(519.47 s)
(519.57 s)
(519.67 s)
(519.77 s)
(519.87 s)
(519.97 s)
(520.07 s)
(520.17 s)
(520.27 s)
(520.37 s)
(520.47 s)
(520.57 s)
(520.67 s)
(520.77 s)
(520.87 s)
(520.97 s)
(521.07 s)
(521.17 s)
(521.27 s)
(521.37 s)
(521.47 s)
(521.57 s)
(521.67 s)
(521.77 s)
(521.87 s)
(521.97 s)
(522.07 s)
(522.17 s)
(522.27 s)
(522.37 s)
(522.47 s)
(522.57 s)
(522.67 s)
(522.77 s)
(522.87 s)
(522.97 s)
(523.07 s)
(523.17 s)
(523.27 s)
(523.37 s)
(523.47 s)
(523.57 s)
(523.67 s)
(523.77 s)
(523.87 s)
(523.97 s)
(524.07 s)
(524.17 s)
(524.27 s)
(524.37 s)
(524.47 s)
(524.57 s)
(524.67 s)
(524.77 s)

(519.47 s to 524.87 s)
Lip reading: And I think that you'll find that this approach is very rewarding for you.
====================
▶ [ASSIGNMENT] Reproduce the entries above in full by retyping them exactly.

▶ [ANSWER FOR THIS EXERCISE]
(519.47 s)
(519.57 s)
(519.67 s)
(519.77 s)
(519.87 s)
(519.97 s)
(520.07 s)
(520.17 s)
(520.27 s)
(520.37 s)
(520.47 s)
(520.57 s)
(520.67 s)
(520.77 s)
(520.87 s)
(520.97 s)
(521.07 s)
(521.17 s)
(521.27 s)
(521.37 s)
(521.47 s)
(521.57 s)
(521.67 s)
(521.77 s)
(521.87 s)
(521.97 s)
(522.07 s)
(522.17 s)
(522.27 s)
(522.37 s)
(522.47 s)
(522.57 s)
(522.67 s)
(522.77 s)
(522.87 s)
(522.97 s)
(523.07 s)
(523.17 s)
(523.27 s)
(523.37 s)
(523.47 s)
(523.57 s)
(523.67 s)
(523.77 s)
(523.87 s)
(523.97 s)
(524.07 s)
(524.17 s)
(524.27 s)
(524.37 s)
(524.47 s)
(524.57 s)
(524.67 s)
(524.77 s)

(519.47 s to 524.87 s)
Lip reading: And I think that you'll find that this approach is very rewarding for you.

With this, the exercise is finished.